AVAILABLE DATA>
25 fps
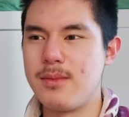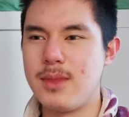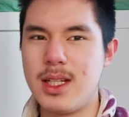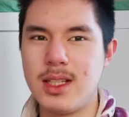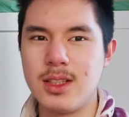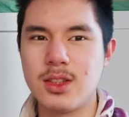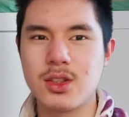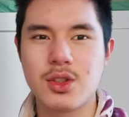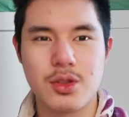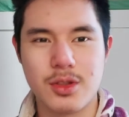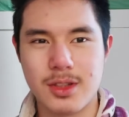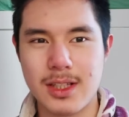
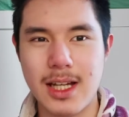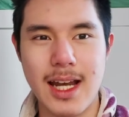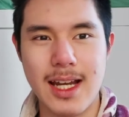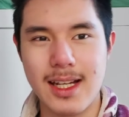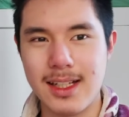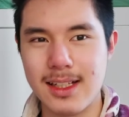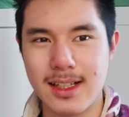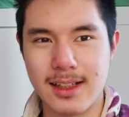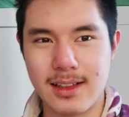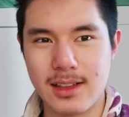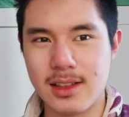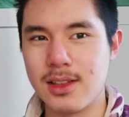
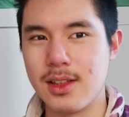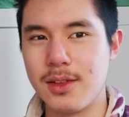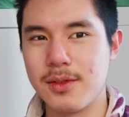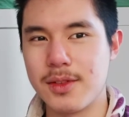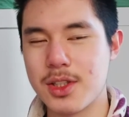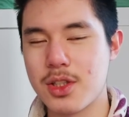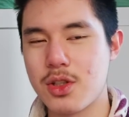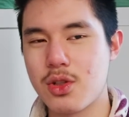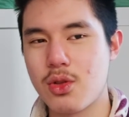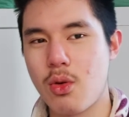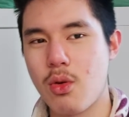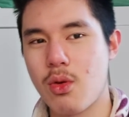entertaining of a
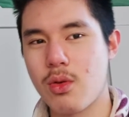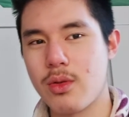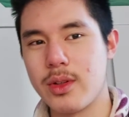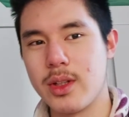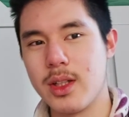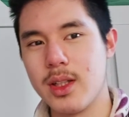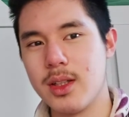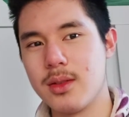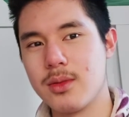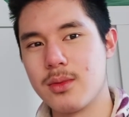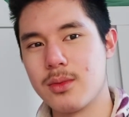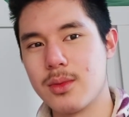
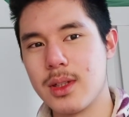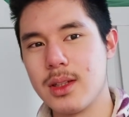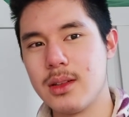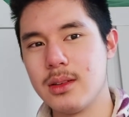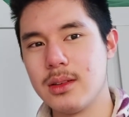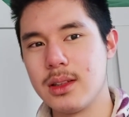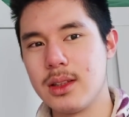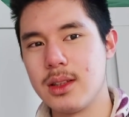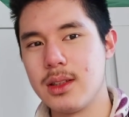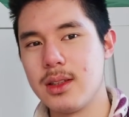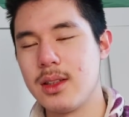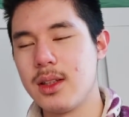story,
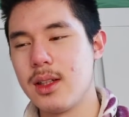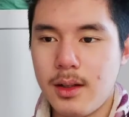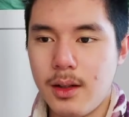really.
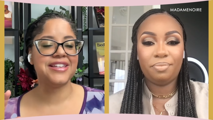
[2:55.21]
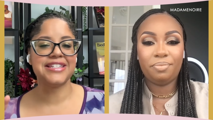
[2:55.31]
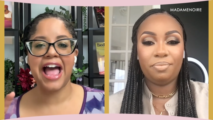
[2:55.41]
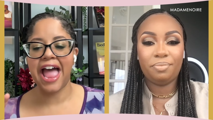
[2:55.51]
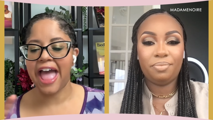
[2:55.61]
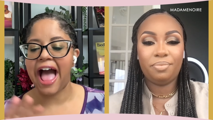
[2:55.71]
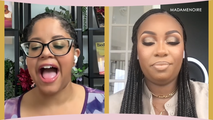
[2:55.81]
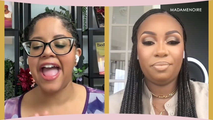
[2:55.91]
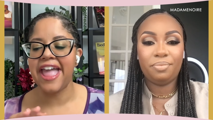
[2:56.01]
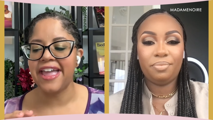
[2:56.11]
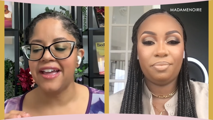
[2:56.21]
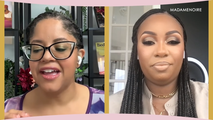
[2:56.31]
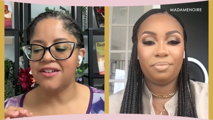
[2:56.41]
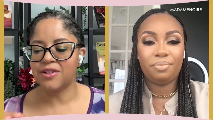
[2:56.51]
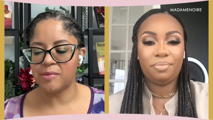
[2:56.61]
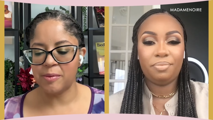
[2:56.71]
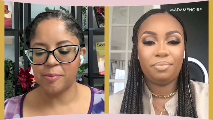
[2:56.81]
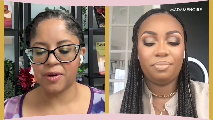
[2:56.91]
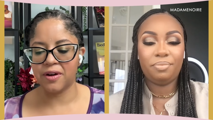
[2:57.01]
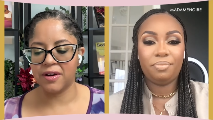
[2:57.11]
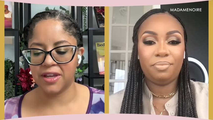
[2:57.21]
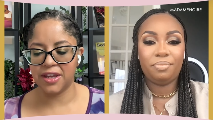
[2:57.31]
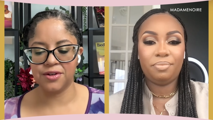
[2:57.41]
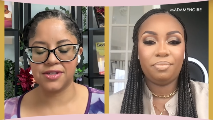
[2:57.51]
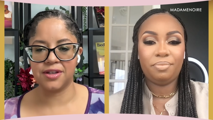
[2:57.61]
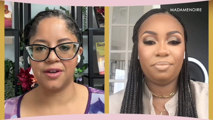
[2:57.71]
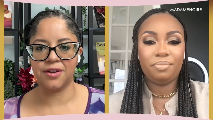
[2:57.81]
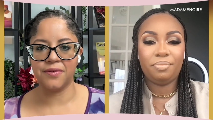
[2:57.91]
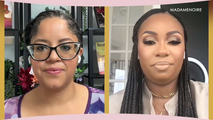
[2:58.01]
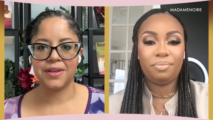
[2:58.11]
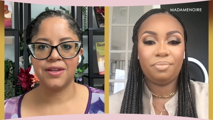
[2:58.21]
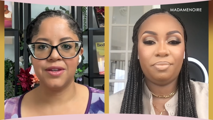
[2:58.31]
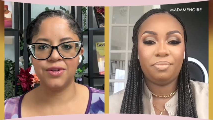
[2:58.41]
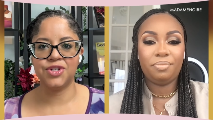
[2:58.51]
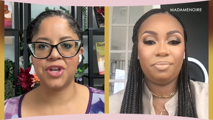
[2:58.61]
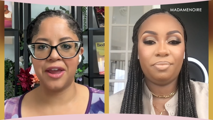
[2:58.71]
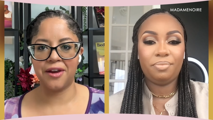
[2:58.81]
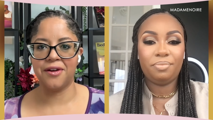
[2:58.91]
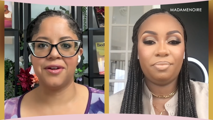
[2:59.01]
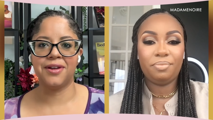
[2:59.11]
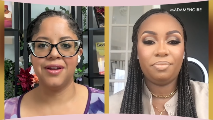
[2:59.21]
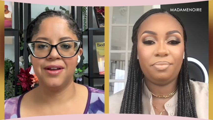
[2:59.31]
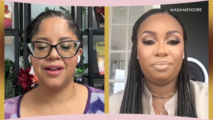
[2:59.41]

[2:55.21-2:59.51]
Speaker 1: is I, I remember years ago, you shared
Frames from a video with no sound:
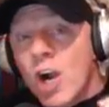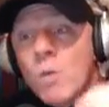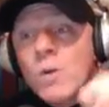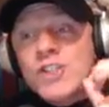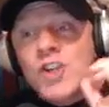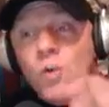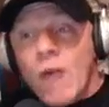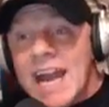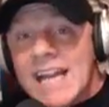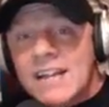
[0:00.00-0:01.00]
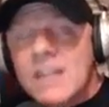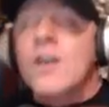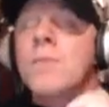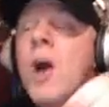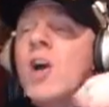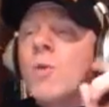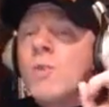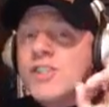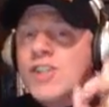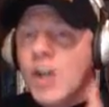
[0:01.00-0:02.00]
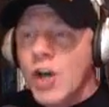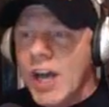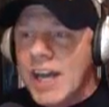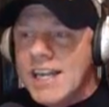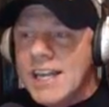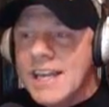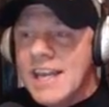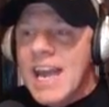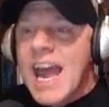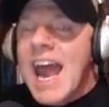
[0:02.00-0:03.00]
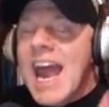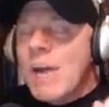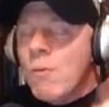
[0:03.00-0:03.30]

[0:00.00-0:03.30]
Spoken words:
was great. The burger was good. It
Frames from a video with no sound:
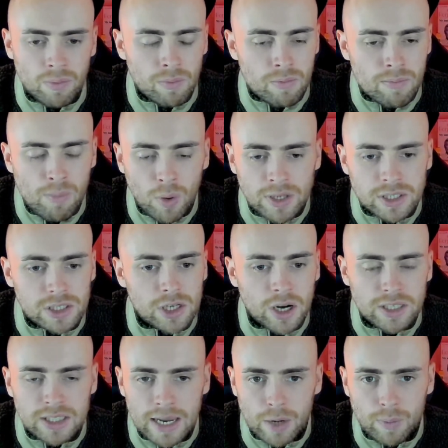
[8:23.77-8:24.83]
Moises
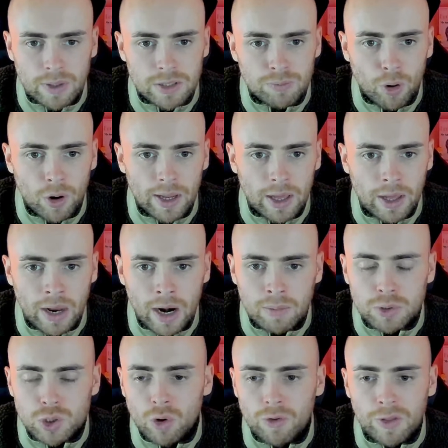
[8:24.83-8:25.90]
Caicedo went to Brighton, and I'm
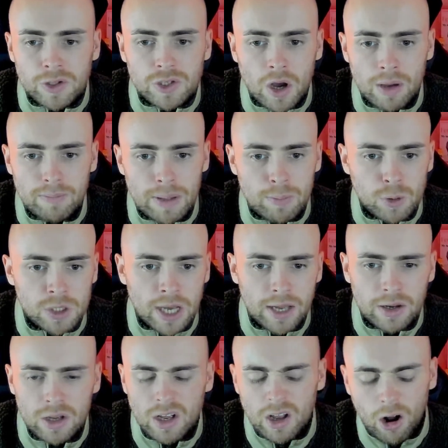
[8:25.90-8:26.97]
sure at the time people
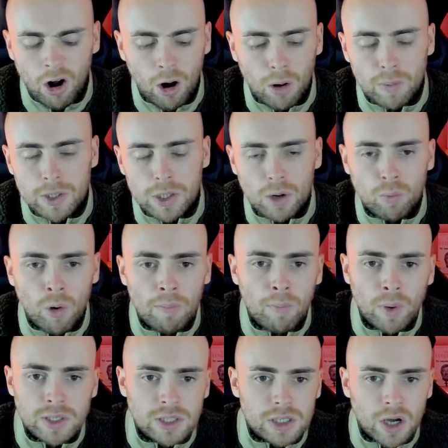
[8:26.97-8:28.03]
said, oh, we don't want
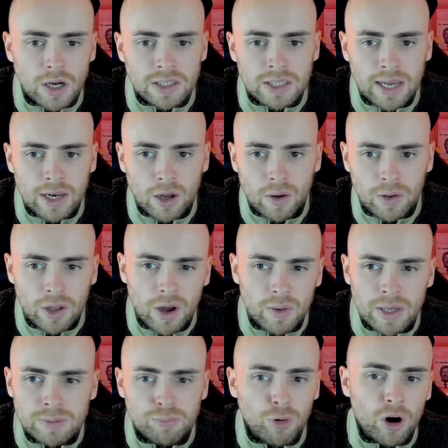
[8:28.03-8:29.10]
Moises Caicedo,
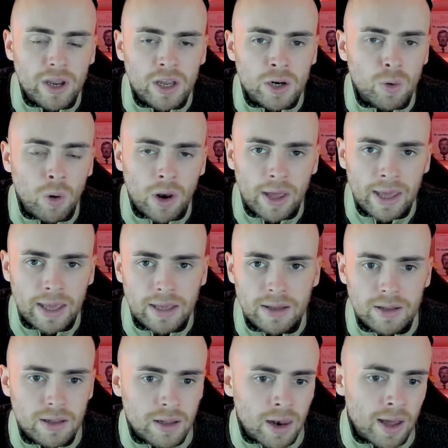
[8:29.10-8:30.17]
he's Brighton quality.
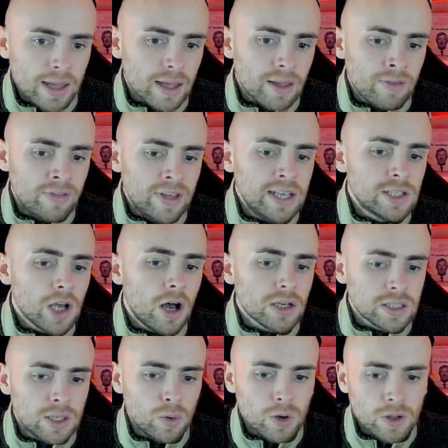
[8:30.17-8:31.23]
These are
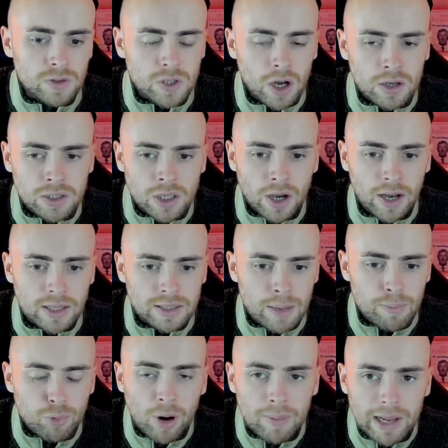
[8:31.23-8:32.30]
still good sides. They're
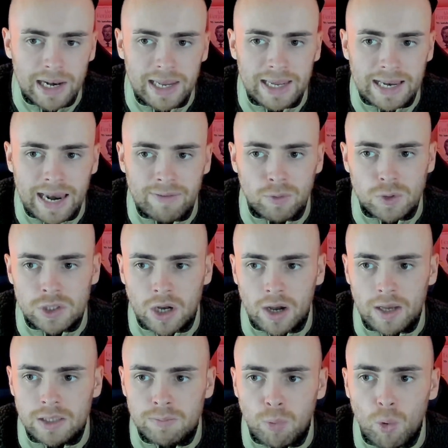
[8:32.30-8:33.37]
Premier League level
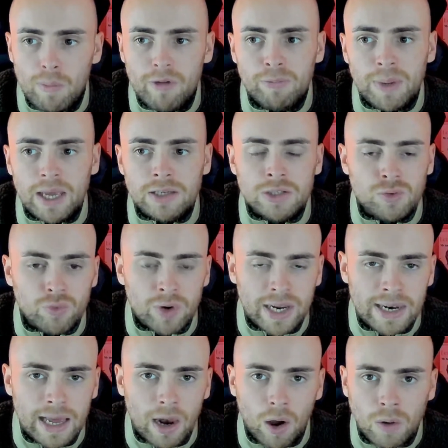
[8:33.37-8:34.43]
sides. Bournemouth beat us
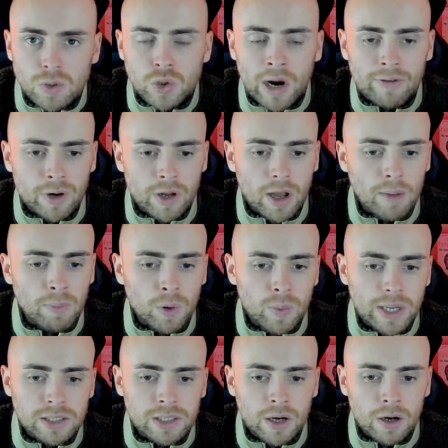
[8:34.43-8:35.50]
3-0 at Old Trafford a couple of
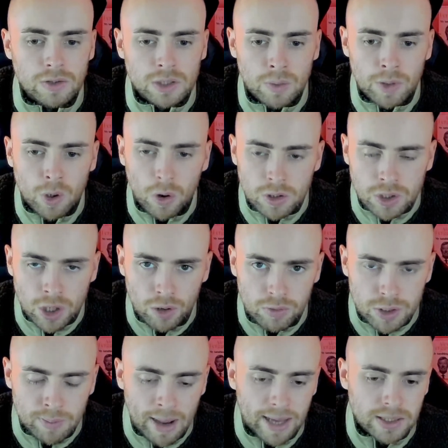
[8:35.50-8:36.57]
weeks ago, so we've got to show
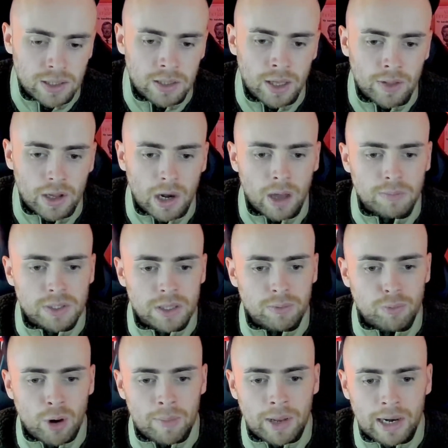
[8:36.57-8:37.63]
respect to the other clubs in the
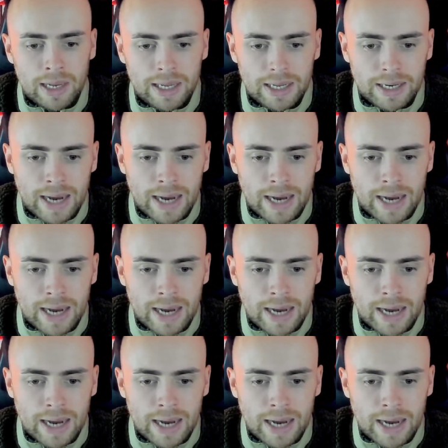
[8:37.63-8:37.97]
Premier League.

WHAT YOU SHOULD DO> The result should be all the records, retyped exactly, with no pictures among them.

SOLUTION>
25 fps
entertaining of a
story,
really.
[2:55.21]
[2:55.31]
[2:55.41]
[2:55.51]
[2:55.61]
[2:55.71]
[2:55.81]
[2:55.91]
[2:56.01]
[2:56.11]
[2:56.21]
[2:56.31]
[2:56.41]
[2:56.51]
[2:56.61]
[2:56.71]
[2:56.81]
[2:56.91]
[2:57.01]
[2:57.11]
[2:57.21]
[2:57.31]
[2:57.41]
[2:57.51]
[2:57.61]
[2:57.71]
[2:57.81]
[2:57.91]
[2:58.01]
[2:58.11]
[2:58.21]
[2:58.31]
[2:58.41]
[2:58.51]
[2:58.61]
[2:58.71]
[2:58.81]
[2:58.91]
[2:59.01]
[2:59.11]
[2:59.21]
[2:59.31]
[2:59.41]

[2:55.21-2:59.51]
Speaker 1: is I, I remember years ago, you shared
Frames from a video with no sound:
[0:00.00-0:01.00]
[0:01.00-0:02.00]
[0:02.00-0:03.00]
[0:03.00-0:03.30]

[0:00.00-0:03.30]
Spoken words:
was great. The burger was good. It
Frames from a video with no sound:
[8:23.77-8:24.83]
Moises
[8:24.83-8:25.90]
Caicedo went to Brighton, and I'm
[8:25.90-8:26.97]
sure at the time people
[8:26.97-8:28.03]
said, oh, we don't want
[8:28.03-8:29.10]
Moises Caicedo,
[8:29.10-8:30.17]
he's Brighton quality.
[8:30.17-8:31.23]
These are
[8:31.23-8:32.30]
still good sides. They're
[8:32.30-8:33.37]
Premier League level
[8:33.37-8:34.43]
sides. Bournemouth beat us
[8:34.43-8:35.50]
3-0 at Old Trafford a couple of
[8:35.50-8:36.57]
weeks ago, so we've got to show
[8:36.57-8:37.63]
respect to the other clubs in the
[8:37.63-8:37.97]
Premier League.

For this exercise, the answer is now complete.